Deshalb sollten wir Wunder wie das von Chen Zi feiern. Sie zeigen, dass Philosophie viel mehr als eine akademische Disziplin ist – sie ist etwas, das den Fluss unseres Alltags plötzlich unterbrechen und uns ratlos zurücklassen kann.

Der französische Philosoph Alain Badiou öffnet sein Buch Das wahre Leben mit der provokanten Behauptung, dass die Funktion der Philosophie seit Sokrates darin bestehe, die Jugend zu „verderben“, sie von der vorherrschenden politisch-ideologischen Ordnung zu entfremden. Heutzutage ist eine solche „Korruption“ notwendig, insbesondere im liberalen und freizügigen Westen, wo sich die meisten Menschen nicht einmal darüber im Klaren sind, wie das geschieht Gründung kontrolliert sie genau in den Momenten, in denen sie frei zu sein scheinen. Denn die gefährlichste Abwesenheit von Freiheit ist das, was wir als Freiheit erleben.

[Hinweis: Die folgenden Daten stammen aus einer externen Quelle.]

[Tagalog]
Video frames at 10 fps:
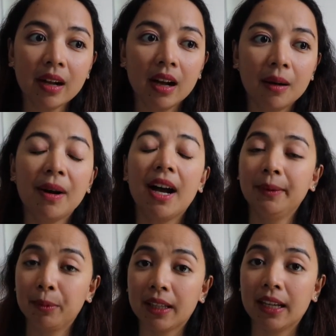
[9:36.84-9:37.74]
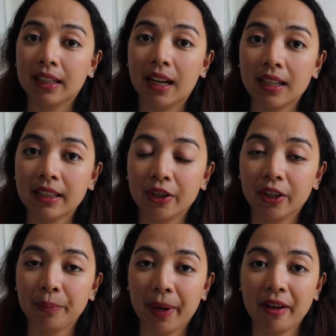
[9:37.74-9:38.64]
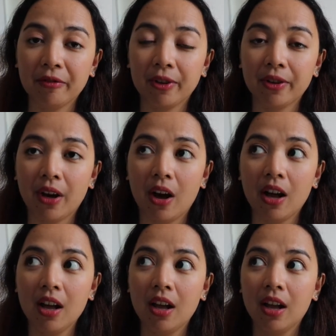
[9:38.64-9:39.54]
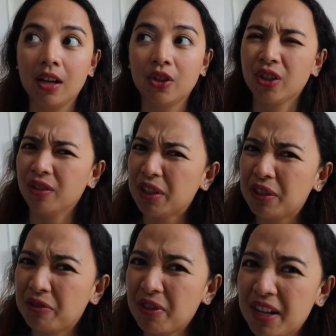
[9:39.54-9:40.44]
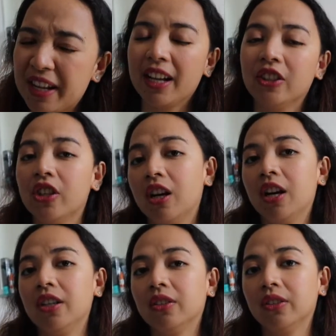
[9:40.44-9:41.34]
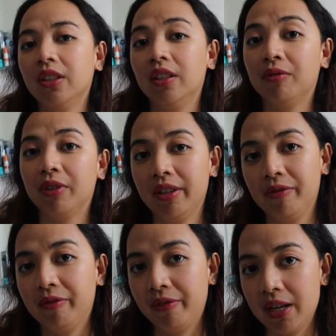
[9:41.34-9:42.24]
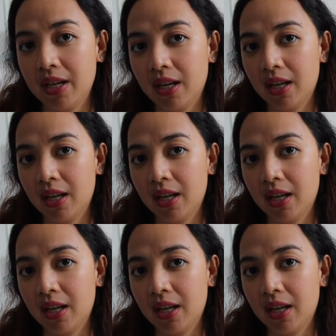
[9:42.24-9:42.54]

uh, mahal pa talaga kasi you're paying for the service fee and saka yung delivery fee.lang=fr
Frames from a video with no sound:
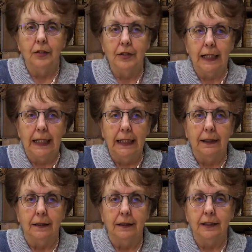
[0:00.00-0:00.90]
Le
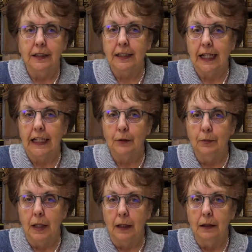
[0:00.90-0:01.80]
sel,
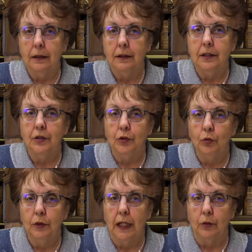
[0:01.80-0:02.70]
discrètement,
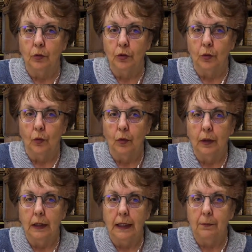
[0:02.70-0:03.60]
dissout dans nos eaux,
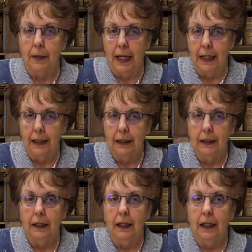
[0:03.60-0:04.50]
les mers,
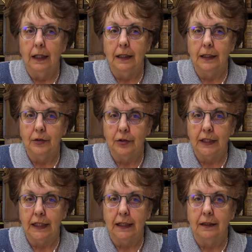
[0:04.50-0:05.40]
les
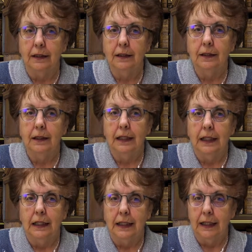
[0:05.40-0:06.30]
océans,
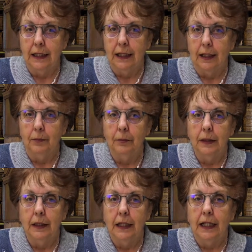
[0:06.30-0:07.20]
les larmes,
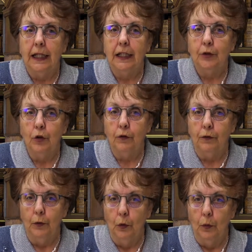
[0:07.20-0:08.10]
est un
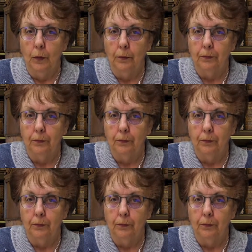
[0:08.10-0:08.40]
feu.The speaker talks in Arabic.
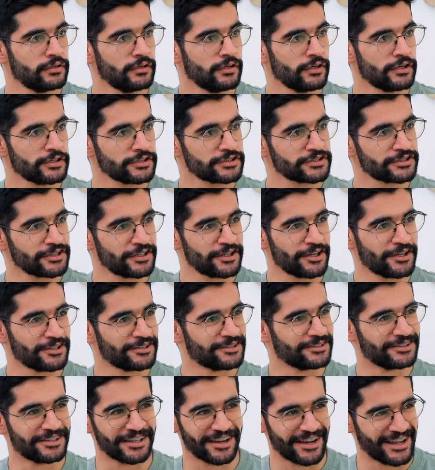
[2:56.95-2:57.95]
حصه
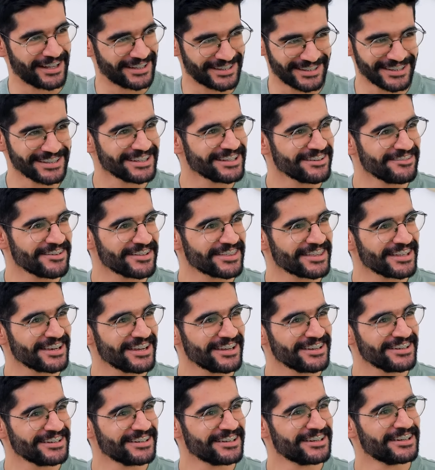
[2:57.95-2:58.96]
دراسيه
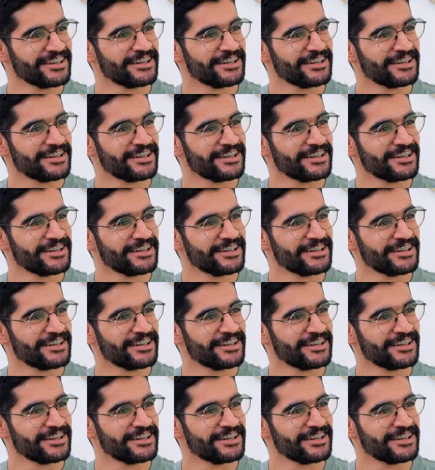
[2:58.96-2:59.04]
مثلا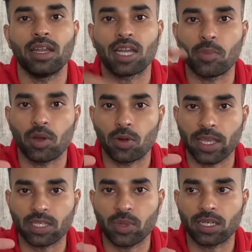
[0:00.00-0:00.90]
நம்மளோட
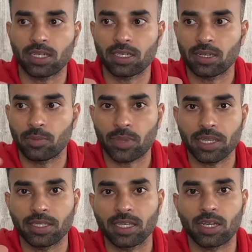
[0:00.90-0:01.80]
எக்ஸ்பெக்டேஷன்
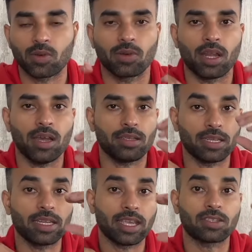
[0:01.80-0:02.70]
ப்ரைஸ் எங்கே இருக்கணும்னா
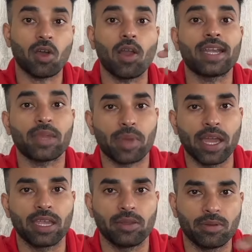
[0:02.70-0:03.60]
இன்கேஸ் ஆல் டைம்
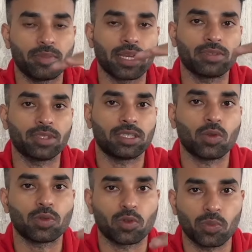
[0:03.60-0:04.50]
ஹை ப்ரைஸ் வந்து
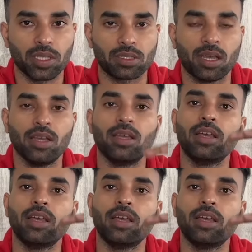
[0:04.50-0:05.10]
தௌசண்ட் ருபீஸ்னா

Ist ein „freier“ Populist, der das dichte soziale Geflecht der Bräuche zerstört, wirklich frei? Es gibt einen berühmten Satz von Mao Zedong aus den 1950er Jahren: „Mögen alle Arten von Blumen blühen, mögen verschiedene Denkschulen aufeinanderprallen!“ Heute müssen wir sagen: Lassen Sie Chen Zis aller Art Philosophie studieren – denn nur dann werden wir einen Ausweg aus unserer misslichen Lage finden.

*Slavoj Žižek ist Professor am Institut für Soziologie und Philosophie der Universität Ljubljana (Slowenien). Autor, unter anderem von Das Jahr, in dem wir gefährlich geträumt haben (Boitempo).

Übersetzung Daniel Pavan.

Ursprünglich veröffentlicht am RT-Portal.